TBM Hardwoods employs about 70 dedicated workers, including about 45 production personnel. The remainder works in sales or administrative positions. “Our employees are the reason we can do what we do everyday,” said Craig.
Customers of TBM Hardwoods range from two- and three-person shops to large, well-known companies.
The long history of TBM Hardwoods parallels that of the USNR Irvington-Moore dry kilns. Lafayette Moore of Jacksonville, Fla., started building the first Moore kilns in the 19th century. Today, USNR hardwood dry kilns use the most sophisticated technology combined with durable components to provide the most control to date. The Kiln Boss computer control system monitors conditions in the kiln and in the lumber packages and adjusts drying operations as necessary. USNR uses motors are made of the highest quality cast iron and feature double dip winding lubricated with high temperature grease. Venting is designed to speed moisture removal. The system achieves superior one-zone control, producing wood that is lighter and brighter.
USNR kilns require very little attention in terms of maintenance, said Keith. Regularly scheduled greasing and routine checks of seals and fans keep the kilns working at optimum.
Employees adhere strictly to procedures to produce quality lumber. Grading and sorting follow NHLA as well as company guidelines. Graders are certified by NHLA. Any lumber that is degraded in the drying operations is removed and does not enter inventory.
USNR dry kilns have demonstrated an 8% reduction in degrade in hardwood lumber drying, according to the supplier. That is just one of the many ways that USNR has helped TBM Hardwoods increase efficiency. The company’s 26-bay sorter-stacker, also supplied by USNR, is a state-of-the-art piece of equipment.

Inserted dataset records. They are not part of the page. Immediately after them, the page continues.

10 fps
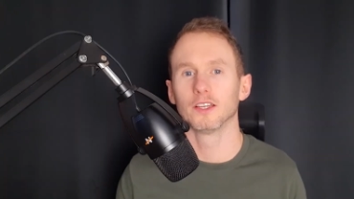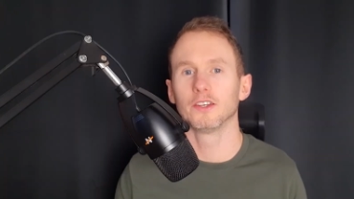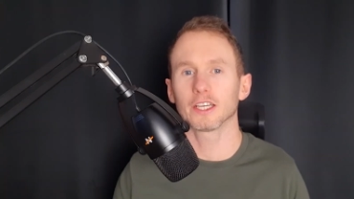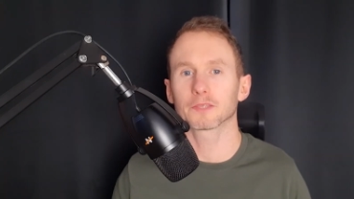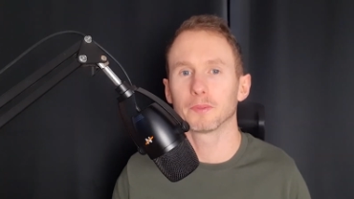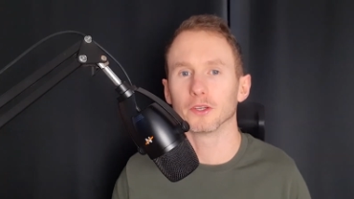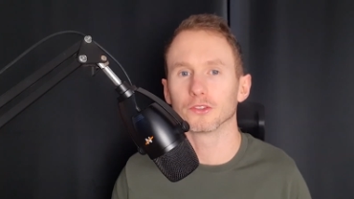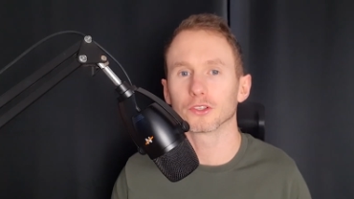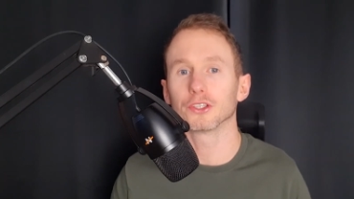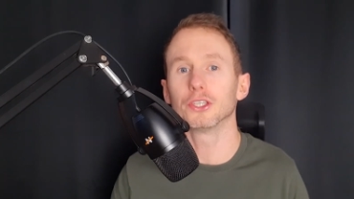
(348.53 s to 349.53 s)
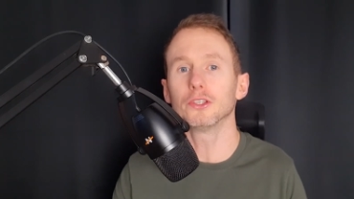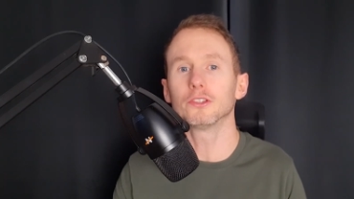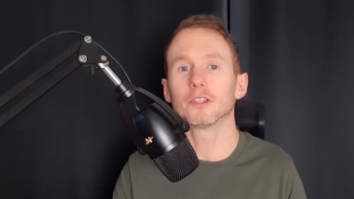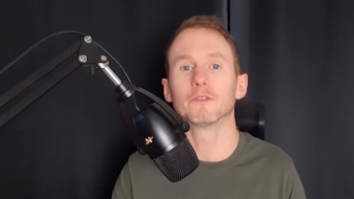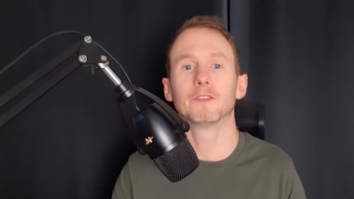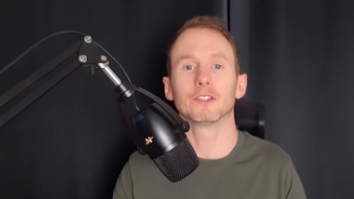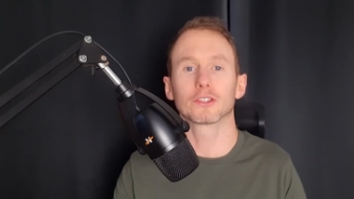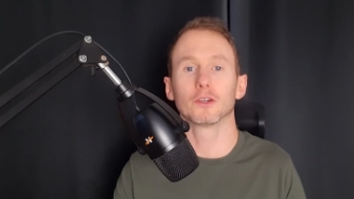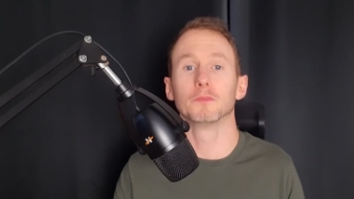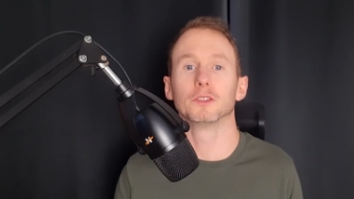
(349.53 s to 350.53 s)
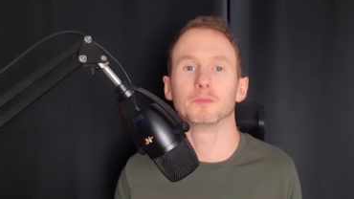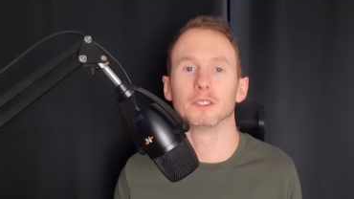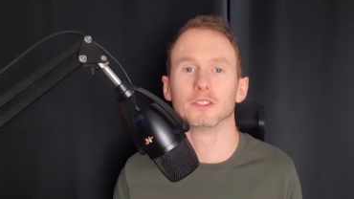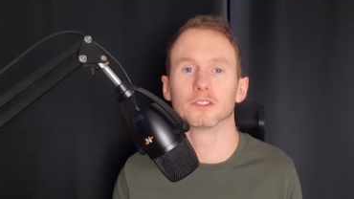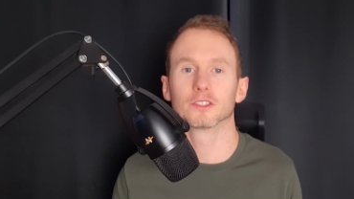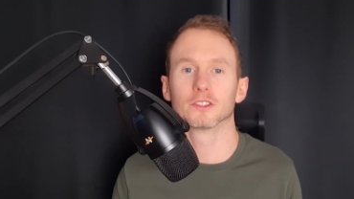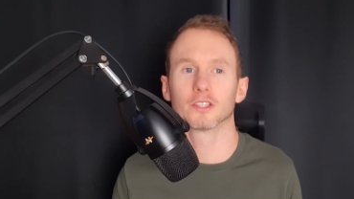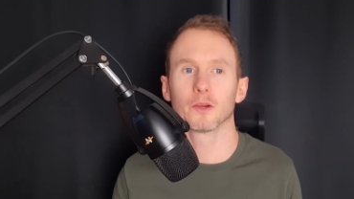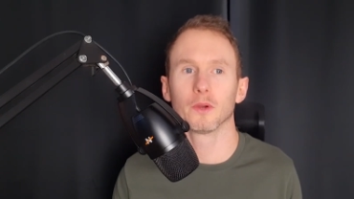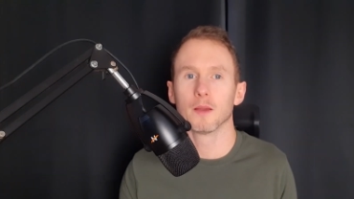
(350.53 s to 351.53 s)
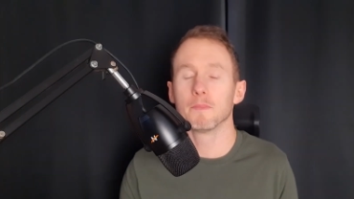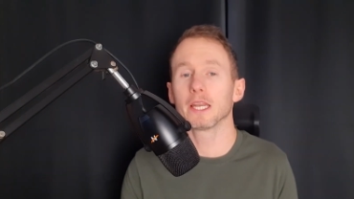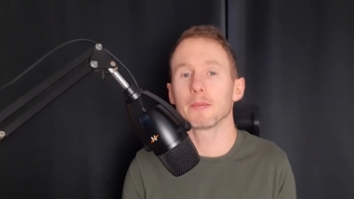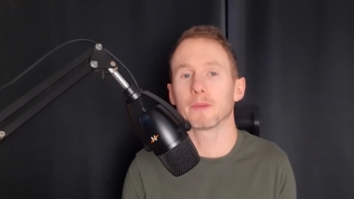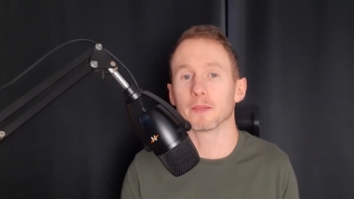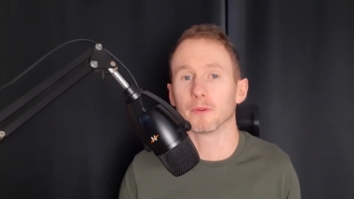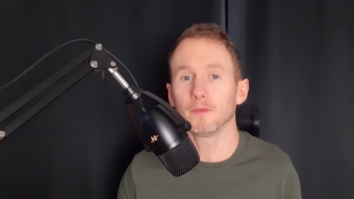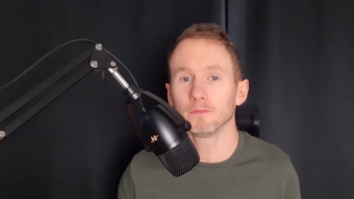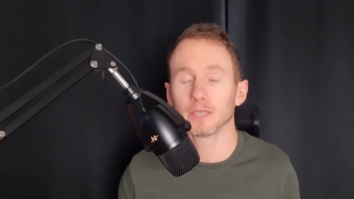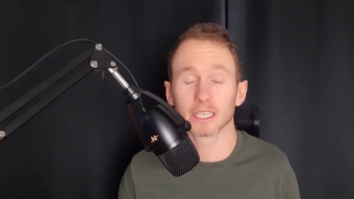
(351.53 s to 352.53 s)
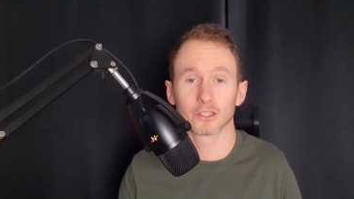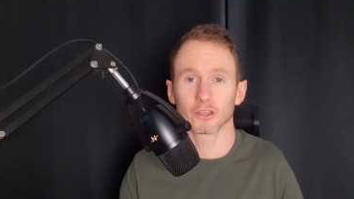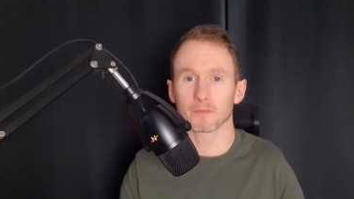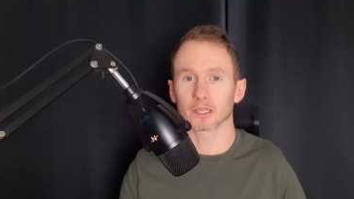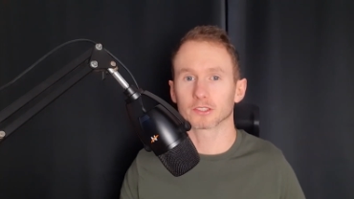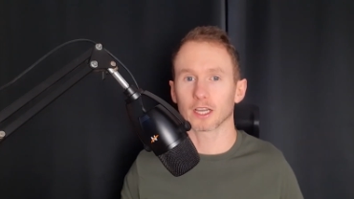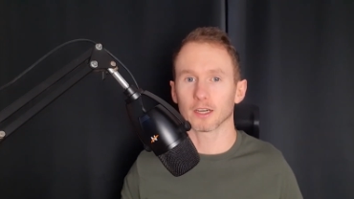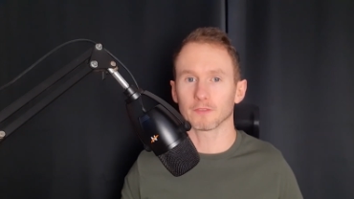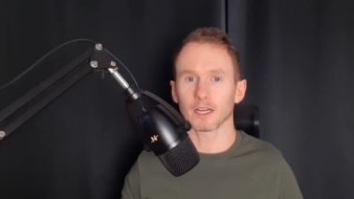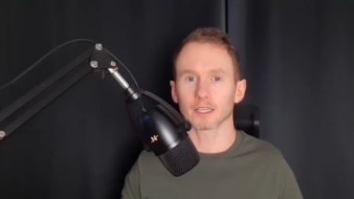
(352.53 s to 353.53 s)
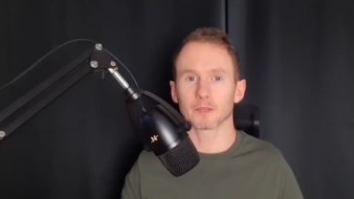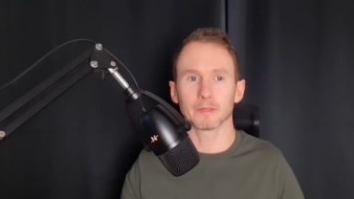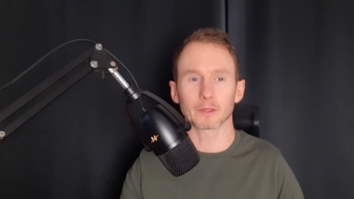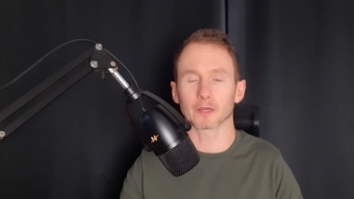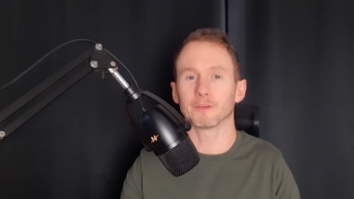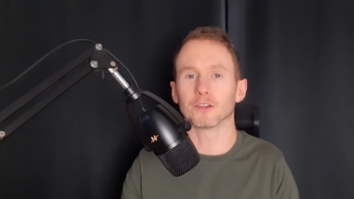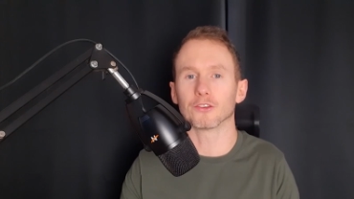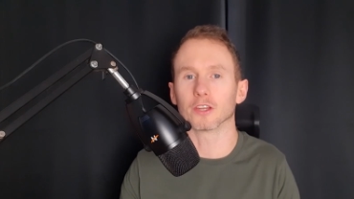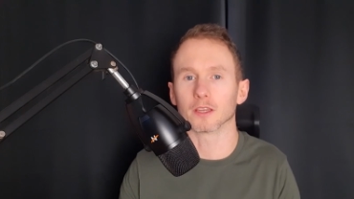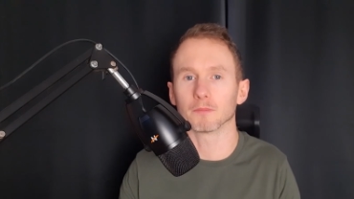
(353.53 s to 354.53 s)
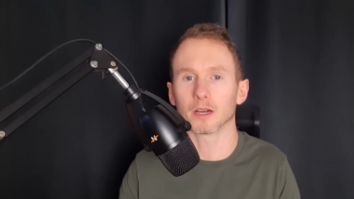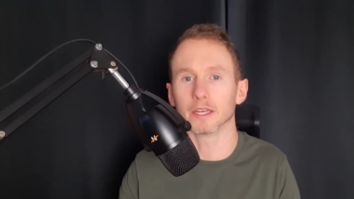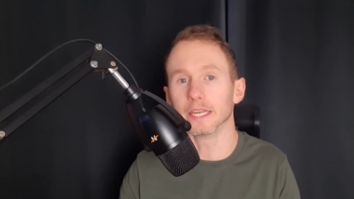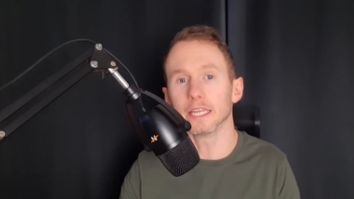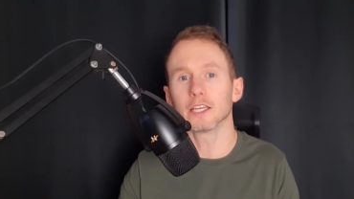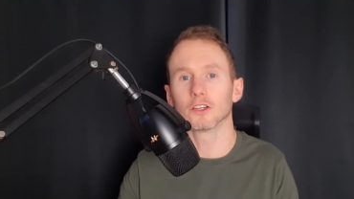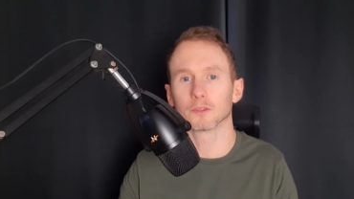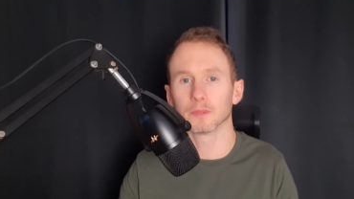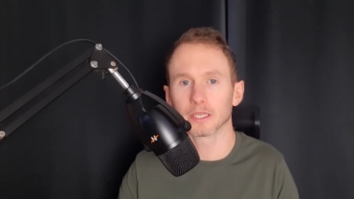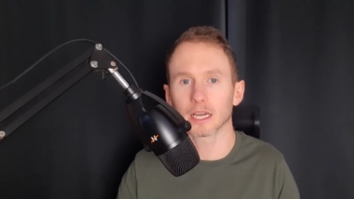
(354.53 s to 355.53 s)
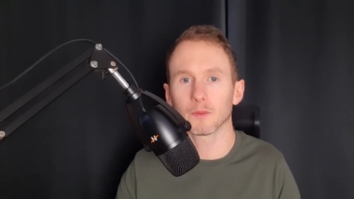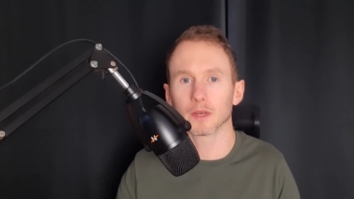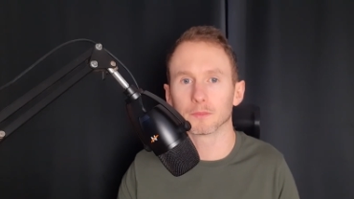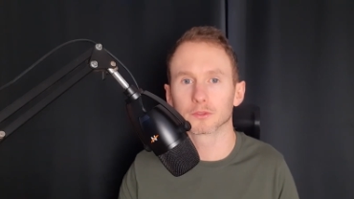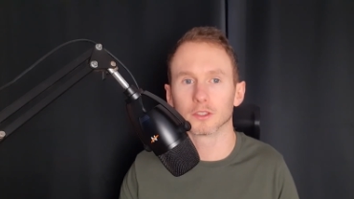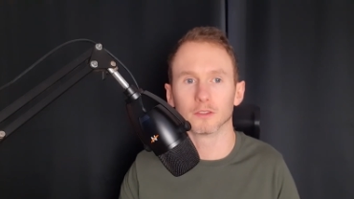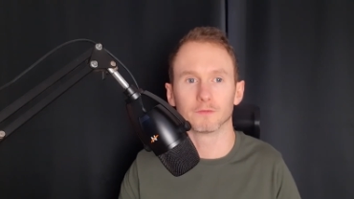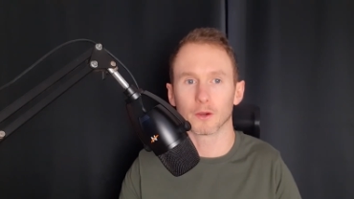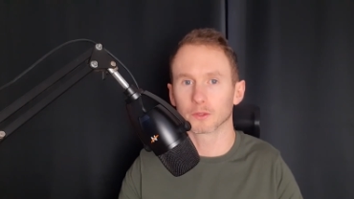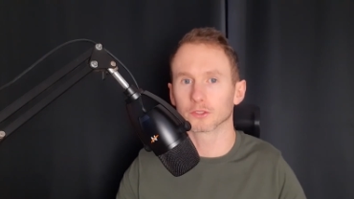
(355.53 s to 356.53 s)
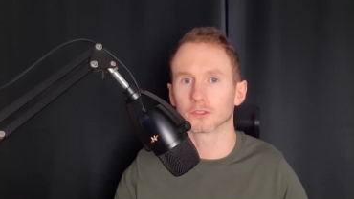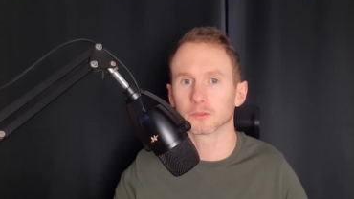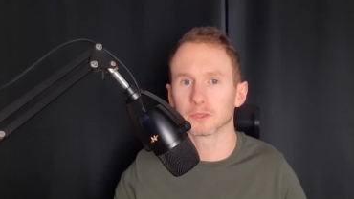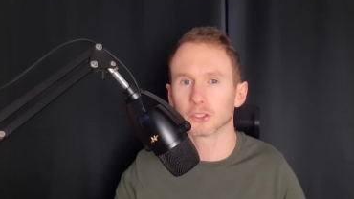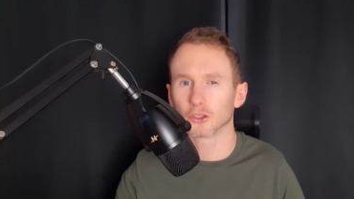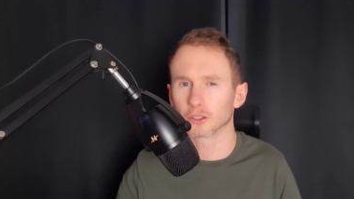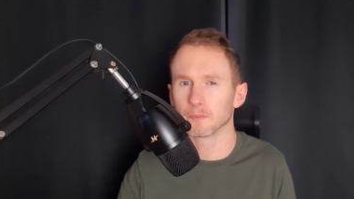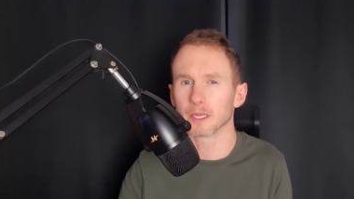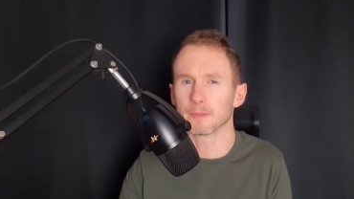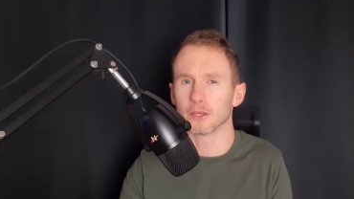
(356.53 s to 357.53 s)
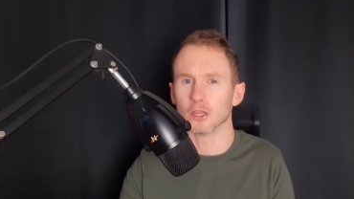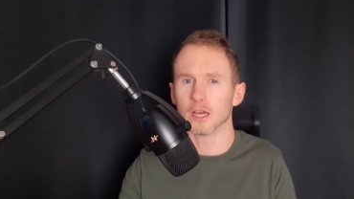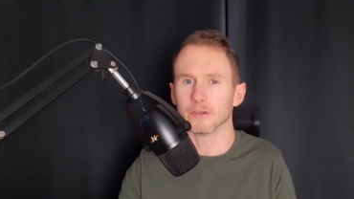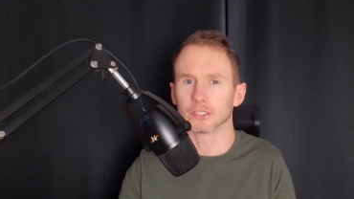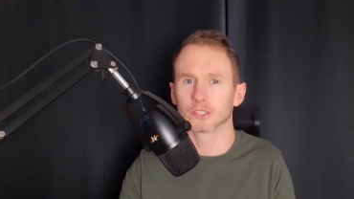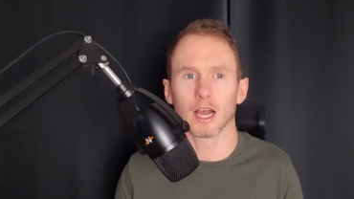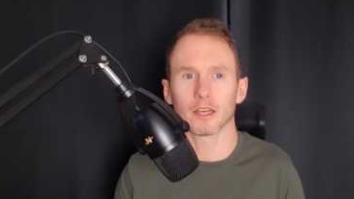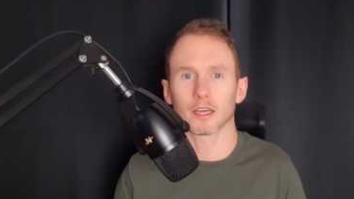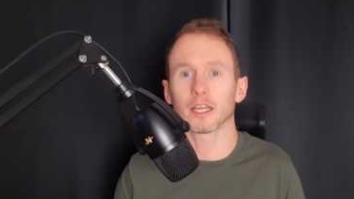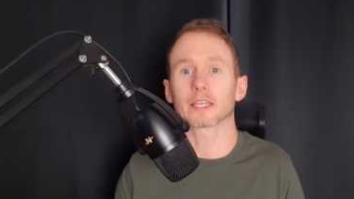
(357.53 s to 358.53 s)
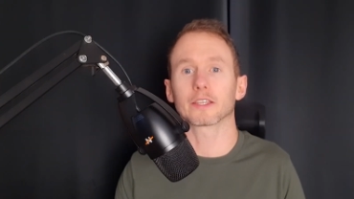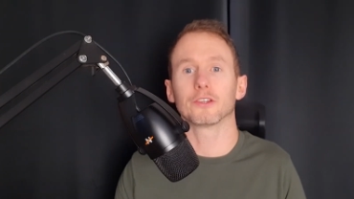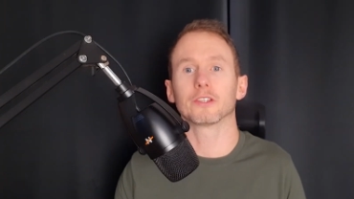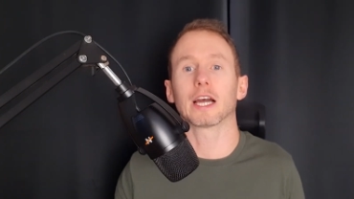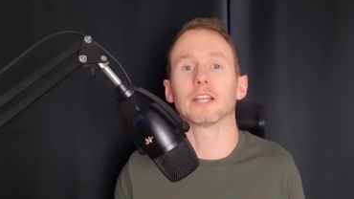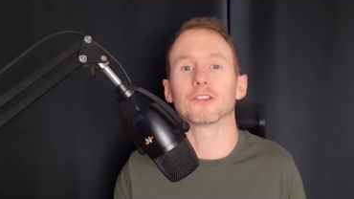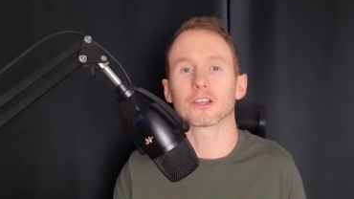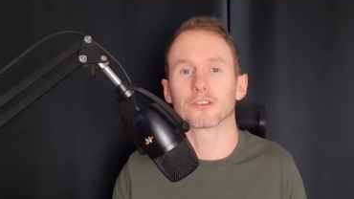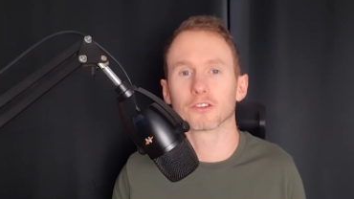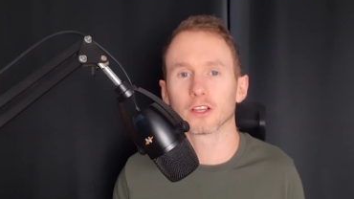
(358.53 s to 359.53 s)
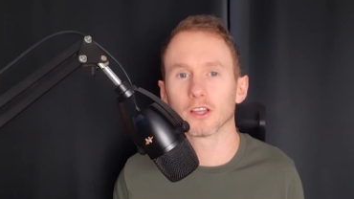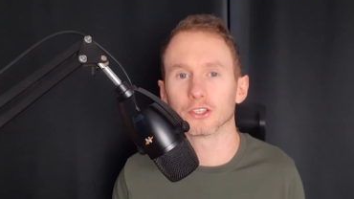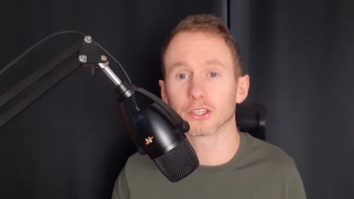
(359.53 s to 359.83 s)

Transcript: Next point, use physical movements. So many people, including myself, I can be quite fidgety. My knee goes up and down when I'm sort of focused on something or can be a bit nervous, and I like using hand gestures a lot. You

TBM Hardwoods can sort according to width and length by increments as small as 1/100-inch. The company also can sort certain species by color and other characteristics. For most domestic species, TBM offers a proprietary width-sorted Clear 1 Face (C1F) sort — boards that are 90 percent clear on one face. Sorting is done with the customers in mind. For instance, the 4/4 C1F red oak and poplar sorts are done in 1-inch increments between 5 and 10 inches.
In his relatively new role as kiln manager, Keith did not have a part in the selection of the original USNR dry kilns for TBM Hardwoods. But the kilns have such a long record of good performance, he explained, “We’ve just never wanted to switch.”
Keith was involved in the decision to invest in two new dry kilns, and he recommended staying with USNR. “I think Irvington-Moore USNR kilns are the best,” he said.
The USNR kilns and Kiln Boss control system enable TBM Hardwoods to produce quality lumber. Since each species of wood has its own drying schedule, and given the exotic hardwoods that TBM also deals in, the capabilities of the Kiln Boss operating system are put to full use.
The USNR product line includes machinery and equipment for primary and secondary breakdown, scanning and optimization systems, lumber handling, remanufacturing and engineered wood products. USNR’s headquarters are located in Woodland, Wash. with additional facilities in Jacksonville, Fla., Hot Springs, Ark., Brighton, Mich., Parksville, B.C., and Quebec. USNR manufactures dry kilns in Jacksonville, Fla.
When Craig started with TBM Hardwoods, he could go into the woods and name every species of tree, but he had much to learn about making the most of wood. TBM Hardwoods has given him the opportunity to do that. It gave Keith the same opportunity. Outside of work, Craig does automobile restoration as a hobby, and Keith enjoys hunting.